Your assignment: Your task is to transcribe all of the records exactly and leave out the pictures.

*** Opening of Given data ***

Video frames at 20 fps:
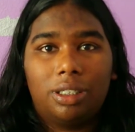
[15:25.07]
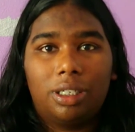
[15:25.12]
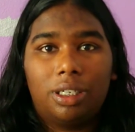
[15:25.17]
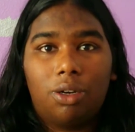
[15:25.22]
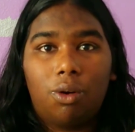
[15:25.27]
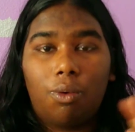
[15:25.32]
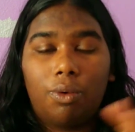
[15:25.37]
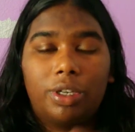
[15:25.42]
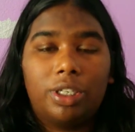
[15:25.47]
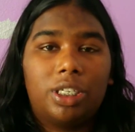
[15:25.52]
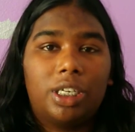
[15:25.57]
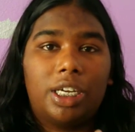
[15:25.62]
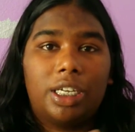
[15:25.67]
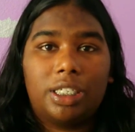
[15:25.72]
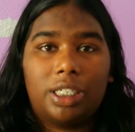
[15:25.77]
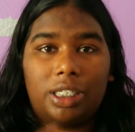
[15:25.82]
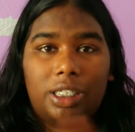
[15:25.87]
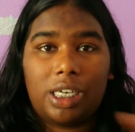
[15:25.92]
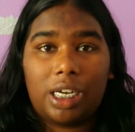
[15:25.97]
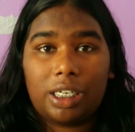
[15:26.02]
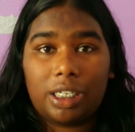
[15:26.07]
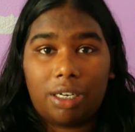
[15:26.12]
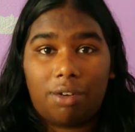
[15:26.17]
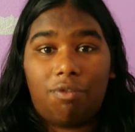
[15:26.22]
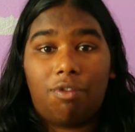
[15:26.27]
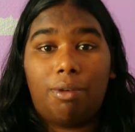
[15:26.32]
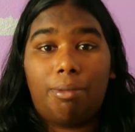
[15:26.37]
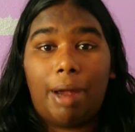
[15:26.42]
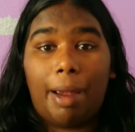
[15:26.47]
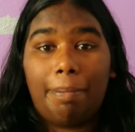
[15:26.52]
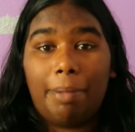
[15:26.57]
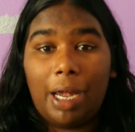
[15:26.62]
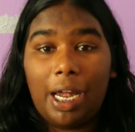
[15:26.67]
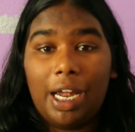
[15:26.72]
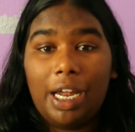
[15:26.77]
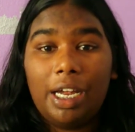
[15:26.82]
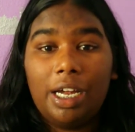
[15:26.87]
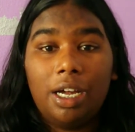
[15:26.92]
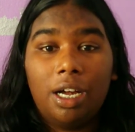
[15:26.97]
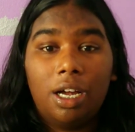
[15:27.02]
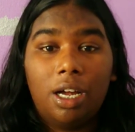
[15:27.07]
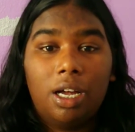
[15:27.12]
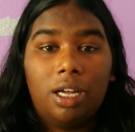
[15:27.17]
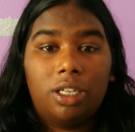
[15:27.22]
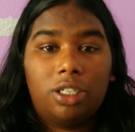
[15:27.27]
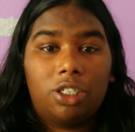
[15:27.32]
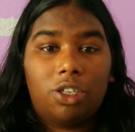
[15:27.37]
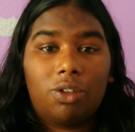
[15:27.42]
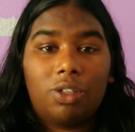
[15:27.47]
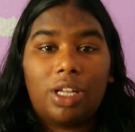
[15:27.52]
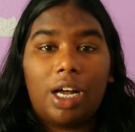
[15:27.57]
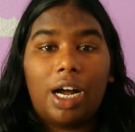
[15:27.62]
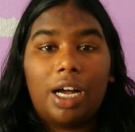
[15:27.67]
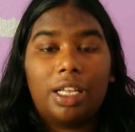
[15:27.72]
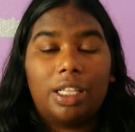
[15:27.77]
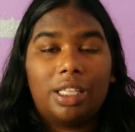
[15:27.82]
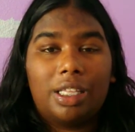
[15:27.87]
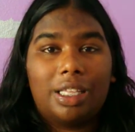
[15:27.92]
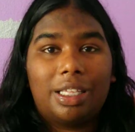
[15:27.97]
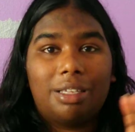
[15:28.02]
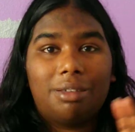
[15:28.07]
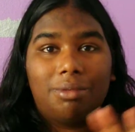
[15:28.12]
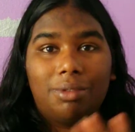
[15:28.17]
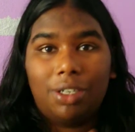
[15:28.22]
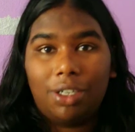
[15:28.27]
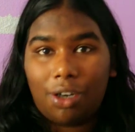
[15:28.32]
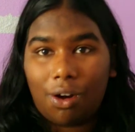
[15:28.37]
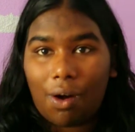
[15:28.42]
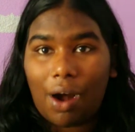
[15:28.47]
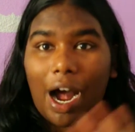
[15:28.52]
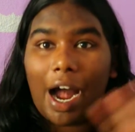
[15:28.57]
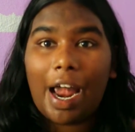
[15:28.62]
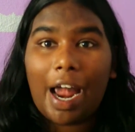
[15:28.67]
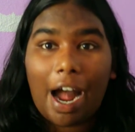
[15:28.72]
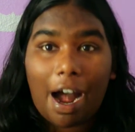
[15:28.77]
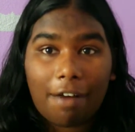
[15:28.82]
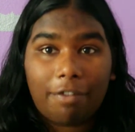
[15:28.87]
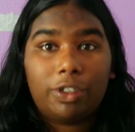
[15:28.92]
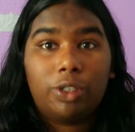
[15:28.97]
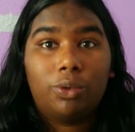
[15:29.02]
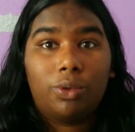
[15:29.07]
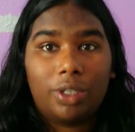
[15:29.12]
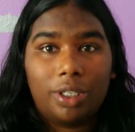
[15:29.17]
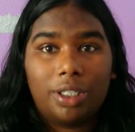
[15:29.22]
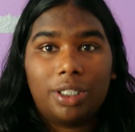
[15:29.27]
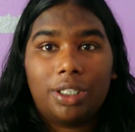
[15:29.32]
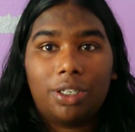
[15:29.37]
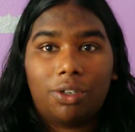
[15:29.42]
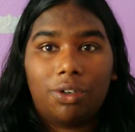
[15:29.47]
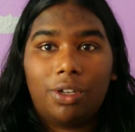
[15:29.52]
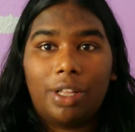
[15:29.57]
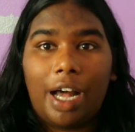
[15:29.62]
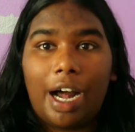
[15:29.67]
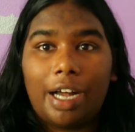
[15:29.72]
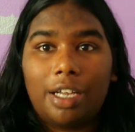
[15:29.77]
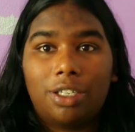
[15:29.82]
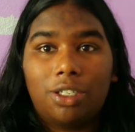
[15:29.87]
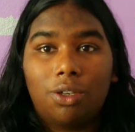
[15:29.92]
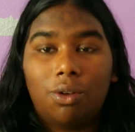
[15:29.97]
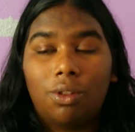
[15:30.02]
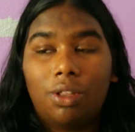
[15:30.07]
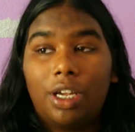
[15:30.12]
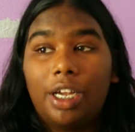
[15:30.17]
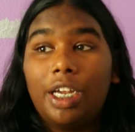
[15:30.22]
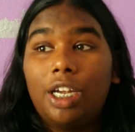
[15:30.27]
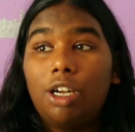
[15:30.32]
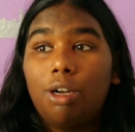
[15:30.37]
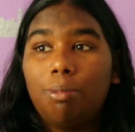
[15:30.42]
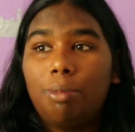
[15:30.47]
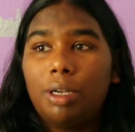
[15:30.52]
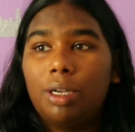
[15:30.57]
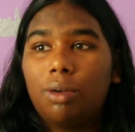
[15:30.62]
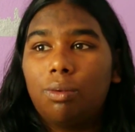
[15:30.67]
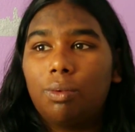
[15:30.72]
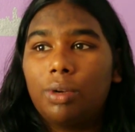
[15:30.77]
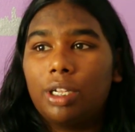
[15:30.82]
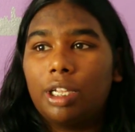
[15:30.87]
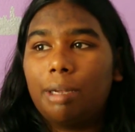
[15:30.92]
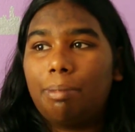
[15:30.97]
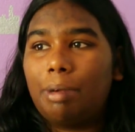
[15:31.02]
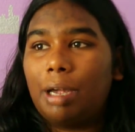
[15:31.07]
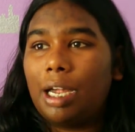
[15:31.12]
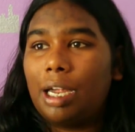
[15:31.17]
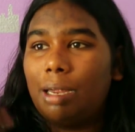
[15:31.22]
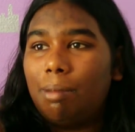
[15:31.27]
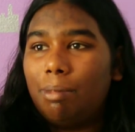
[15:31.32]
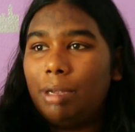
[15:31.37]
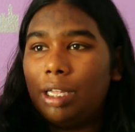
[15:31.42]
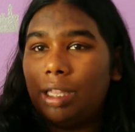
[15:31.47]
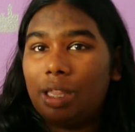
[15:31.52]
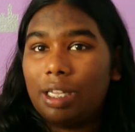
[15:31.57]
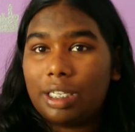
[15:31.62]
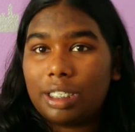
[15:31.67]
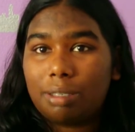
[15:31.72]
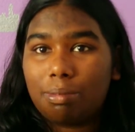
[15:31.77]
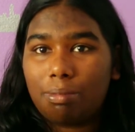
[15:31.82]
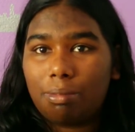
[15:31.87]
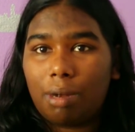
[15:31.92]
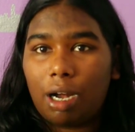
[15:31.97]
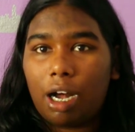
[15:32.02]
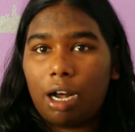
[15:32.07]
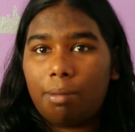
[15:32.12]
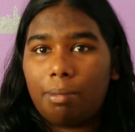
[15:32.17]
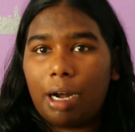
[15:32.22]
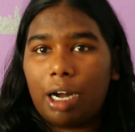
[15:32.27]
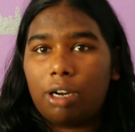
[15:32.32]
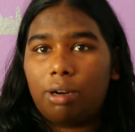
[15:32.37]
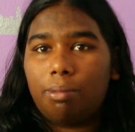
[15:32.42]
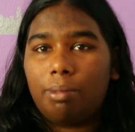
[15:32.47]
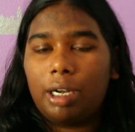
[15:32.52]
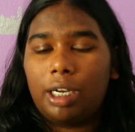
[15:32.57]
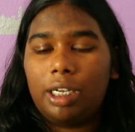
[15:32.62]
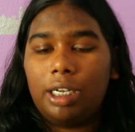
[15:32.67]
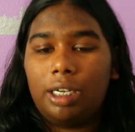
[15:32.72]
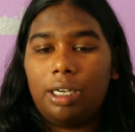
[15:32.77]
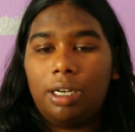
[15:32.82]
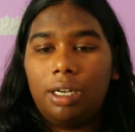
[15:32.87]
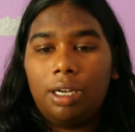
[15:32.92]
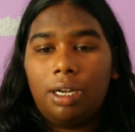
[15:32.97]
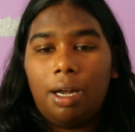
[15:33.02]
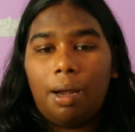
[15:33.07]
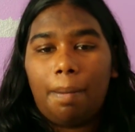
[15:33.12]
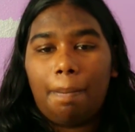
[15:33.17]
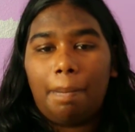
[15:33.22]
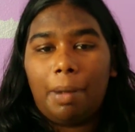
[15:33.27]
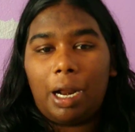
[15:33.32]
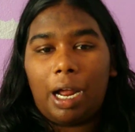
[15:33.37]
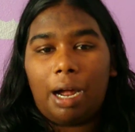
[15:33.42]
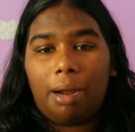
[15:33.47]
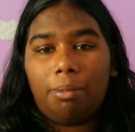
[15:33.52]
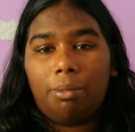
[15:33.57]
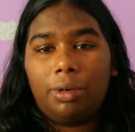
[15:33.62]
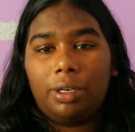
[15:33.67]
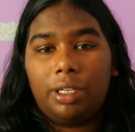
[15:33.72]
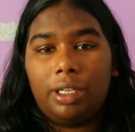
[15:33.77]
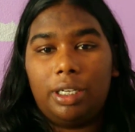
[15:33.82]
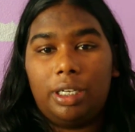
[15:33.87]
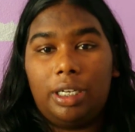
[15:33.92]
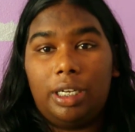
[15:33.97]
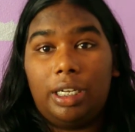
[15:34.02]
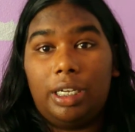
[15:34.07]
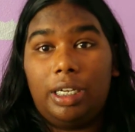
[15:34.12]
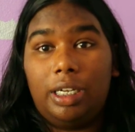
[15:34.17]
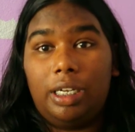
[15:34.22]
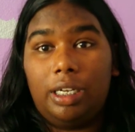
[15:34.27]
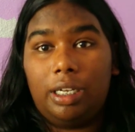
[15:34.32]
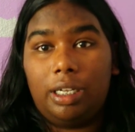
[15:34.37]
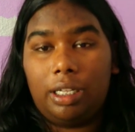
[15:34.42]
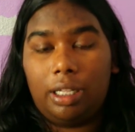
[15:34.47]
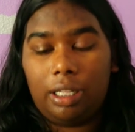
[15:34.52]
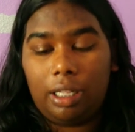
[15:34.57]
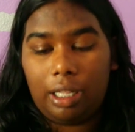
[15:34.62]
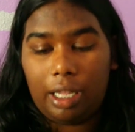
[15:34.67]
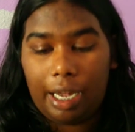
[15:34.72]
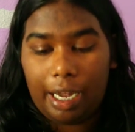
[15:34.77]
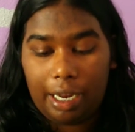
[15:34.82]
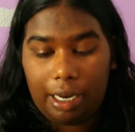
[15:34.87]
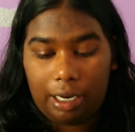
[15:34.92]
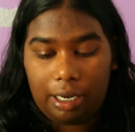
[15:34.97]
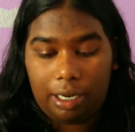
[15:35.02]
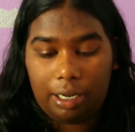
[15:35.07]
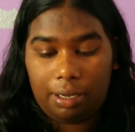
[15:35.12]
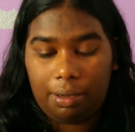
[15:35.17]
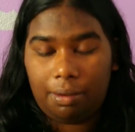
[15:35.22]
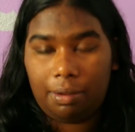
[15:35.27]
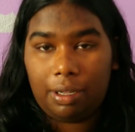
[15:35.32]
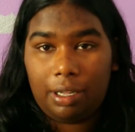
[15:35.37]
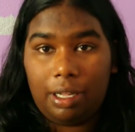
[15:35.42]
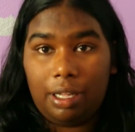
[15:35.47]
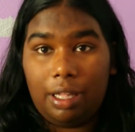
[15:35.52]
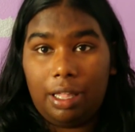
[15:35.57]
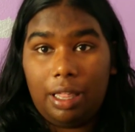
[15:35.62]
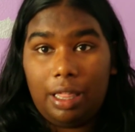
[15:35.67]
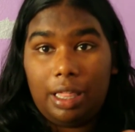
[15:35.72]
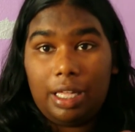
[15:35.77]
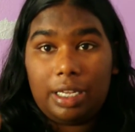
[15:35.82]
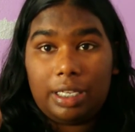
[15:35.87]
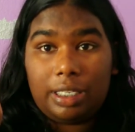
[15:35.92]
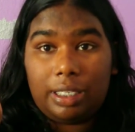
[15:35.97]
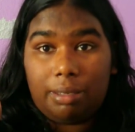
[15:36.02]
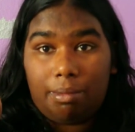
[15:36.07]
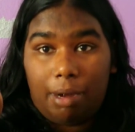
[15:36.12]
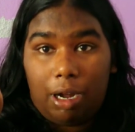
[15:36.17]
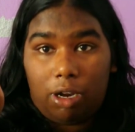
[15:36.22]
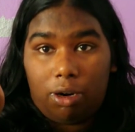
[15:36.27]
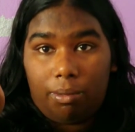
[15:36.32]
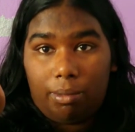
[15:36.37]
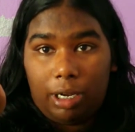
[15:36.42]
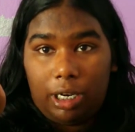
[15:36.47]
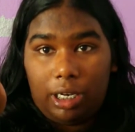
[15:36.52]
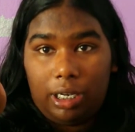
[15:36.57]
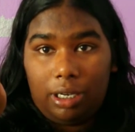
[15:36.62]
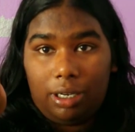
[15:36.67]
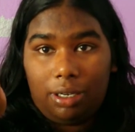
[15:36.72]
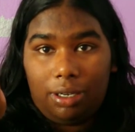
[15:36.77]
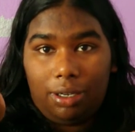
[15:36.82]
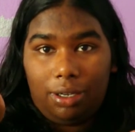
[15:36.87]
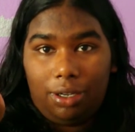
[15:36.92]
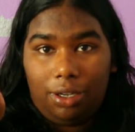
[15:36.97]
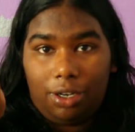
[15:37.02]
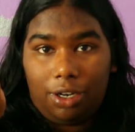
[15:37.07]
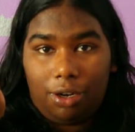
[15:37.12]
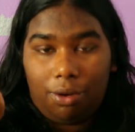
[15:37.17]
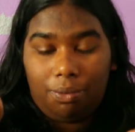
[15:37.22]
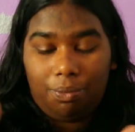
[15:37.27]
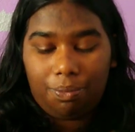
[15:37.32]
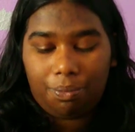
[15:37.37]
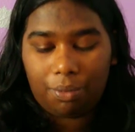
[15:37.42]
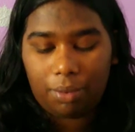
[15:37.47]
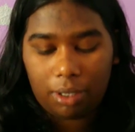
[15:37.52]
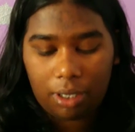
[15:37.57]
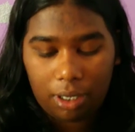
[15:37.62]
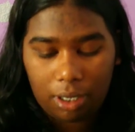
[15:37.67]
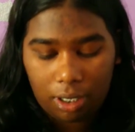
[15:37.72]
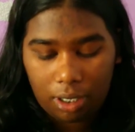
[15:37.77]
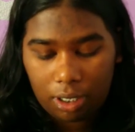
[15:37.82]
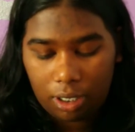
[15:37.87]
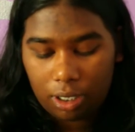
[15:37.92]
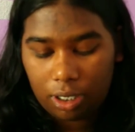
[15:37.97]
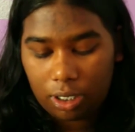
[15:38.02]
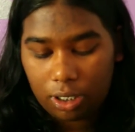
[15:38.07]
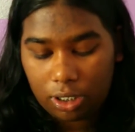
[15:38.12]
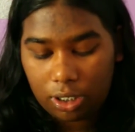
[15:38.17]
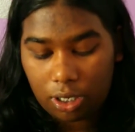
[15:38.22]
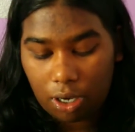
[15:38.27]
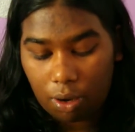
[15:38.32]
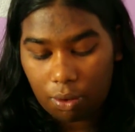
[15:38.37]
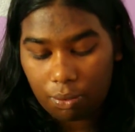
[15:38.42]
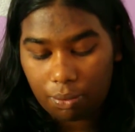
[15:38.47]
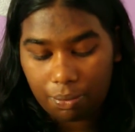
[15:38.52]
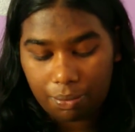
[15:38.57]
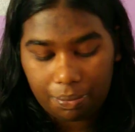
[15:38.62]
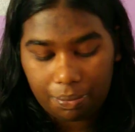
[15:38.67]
going to get deducted from my pay. So, you know, I have to consider that. So they could be really paying me this amount of money, but I'm really getting like this amount of money, you know? So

*** Close of Given data ***

Problem solution:
Video frames at 20 fps:
[15:25.07]
[15:25.12]
[15:25.17]
[15:25.22]
[15:25.27]
[15:25.32]
[15:25.37]
[15:25.42]
[15:25.47]
[15:25.52]
[15:25.57]
[15:25.62]
[15:25.67]
[15:25.72]
[15:25.77]
[15:25.82]
[15:25.87]
[15:25.92]
[15:25.97]
[15:26.02]
[15:26.07]
[15:26.12]
[15:26.17]
[15:26.22]
[15:26.27]
[15:26.32]
[15:26.37]
[15:26.42]
[15:26.47]
[15:26.52]
[15:26.57]
[15:26.62]
[15:26.67]
[15:26.72]
[15:26.77]
[15:26.82]
[15:26.87]
[15:26.92]
[15:26.97]
[15:27.02]
[15:27.07]
[15:27.12]
[15:27.17]
[15:27.22]
[15:27.27]
[15:27.32]
[15:27.37]
[15:27.42]
[15:27.47]
[15:27.52]
[15:27.57]
[15:27.62]
[15:27.67]
[15:27.72]
[15:27.77]
[15:27.82]
[15:27.87]
[15:27.92]
[15:27.97]
[15:28.02]
[15:28.07]
[15:28.12]
[15:28.17]
[15:28.22]
[15:28.27]
[15:28.32]
[15:28.37]
[15:28.42]
[15:28.47]
[15:28.52]
[15:28.57]
[15:28.62]
[15:28.67]
[15:28.72]
[15:28.77]
[15:28.82]
[15:28.87]
[15:28.92]
[15:28.97]
[15:29.02]
[15:29.07]
[15:29.12]
[15:29.17]
[15:29.22]
[15:29.27]
[15:29.32]
[15:29.37]
[15:29.42]
[15:29.47]
[15:29.52]
[15:29.57]
[15:29.62]
[15:29.67]
[15:29.72]
[15:29.77]
[15:29.82]
[15:29.87]
[15:29.92]
[15:29.97]
[15:30.02]
[15:30.07]
[15:30.12]
[15:30.17]
[15:30.22]
[15:30.27]
[15:30.32]
[15:30.37]
[15:30.42]
[15:30.47]
[15:30.52]
[15:30.57]
[15:30.62]
[15:30.67]
[15:30.72]
[15:30.77]
[15:30.82]
[15:30.87]
[15:30.92]
[15:30.97]
[15:31.02]
[15:31.07]
[15:31.12]
[15:31.17]
[15:31.22]
[15:31.27]
[15:31.32]
[15:31.37]
[15:31.42]
[15:31.47]
[15:31.52]
[15:31.57]
[15:31.62]
[15:31.67]
[15:31.72]
[15:31.77]
[15:31.82]
[15:31.87]
[15:31.92]
[15:31.97]
[15:32.02]
[15:32.07]
[15:32.12]
[15:32.17]
[15:32.22]
[15:32.27]
[15:32.32]
[15:32.37]
[15:32.42]
[15:32.47]
[15:32.52]
[15:32.57]
[15:32.62]
[15:32.67]
[15:32.72]
[15:32.77]
[15:32.82]
[15:32.87]
[15:32.92]
[15:32.97]
[15:33.02]
[15:33.07]
[15:33.12]
[15:33.17]
[15:33.22]
[15:33.27]
[15:33.32]
[15:33.37]
[15:33.42]
[15:33.47]
[15:33.52]
[15:33.57]
[15:33.62]
[15:33.67]
[15:33.72]
[15:33.77]
[15:33.82]
[15:33.87]
[15:33.92]
[15:33.97]
[15:34.02]
[15:34.07]
[15:34.12]
[15:34.17]
[15:34.22]
[15:34.27]
[15:34.32]
[15:34.37]
[15:34.42]
[15:34.47]
[15:34.52]
[15:34.57]
[15:34.62]
[15:34.67]
[15:34.72]
[15:34.77]
[15:34.82]
[15:34.87]
[15:34.92]
[15:34.97]
[15:35.02]
[15:35.07]
[15:35.12]
[15:35.17]
[15:35.22]
[15:35.27]
[15:35.32]
[15:35.37]
[15:35.42]
[15:35.47]
[15:35.52]
[15:35.57]
[15:35.62]
[15:35.67]
[15:35.72]
[15:35.77]
[15:35.82]
[15:35.87]
[15:35.92]
[15:35.97]
[15:36.02]
[15:36.07]
[15:36.12]
[15:36.17]
[15:36.22]
[15:36.27]
[15:36.32]
[15:36.37]
[15:36.42]
[15:36.47]
[15:36.52]
[15:36.57]
[15:36.62]
[15:36.67]
[15:36.72]
[15:36.77]
[15:36.82]
[15:36.87]
[15:36.92]
[15:36.97]
[15:37.02]
[15:37.07]
[15:37.12]
[15:37.17]
[15:37.22]
[15:37.27]
[15:37.32]
[15:37.37]
[15:37.42]
[15:37.47]
[15:37.52]
[15:37.57]
[15:37.62]
[15:37.67]
[15:37.72]
[15:37.77]
[15:37.82]
[15:37.87]
[15:37.92]
[15:37.97]
[15:38.02]
[15:38.07]
[15:38.12]
[15:38.17]
[15:38.22]
[15:38.27]
[15:38.32]
[15:38.37]
[15:38.42]
[15:38.47]
[15:38.52]
[15:38.57]
[15:38.62]
[15:38.67]
going to get deducted from my pay. So, you know, I have to consider that. So they could be really paying me this amount of money, but I'm really getting like this amount of money, you know? So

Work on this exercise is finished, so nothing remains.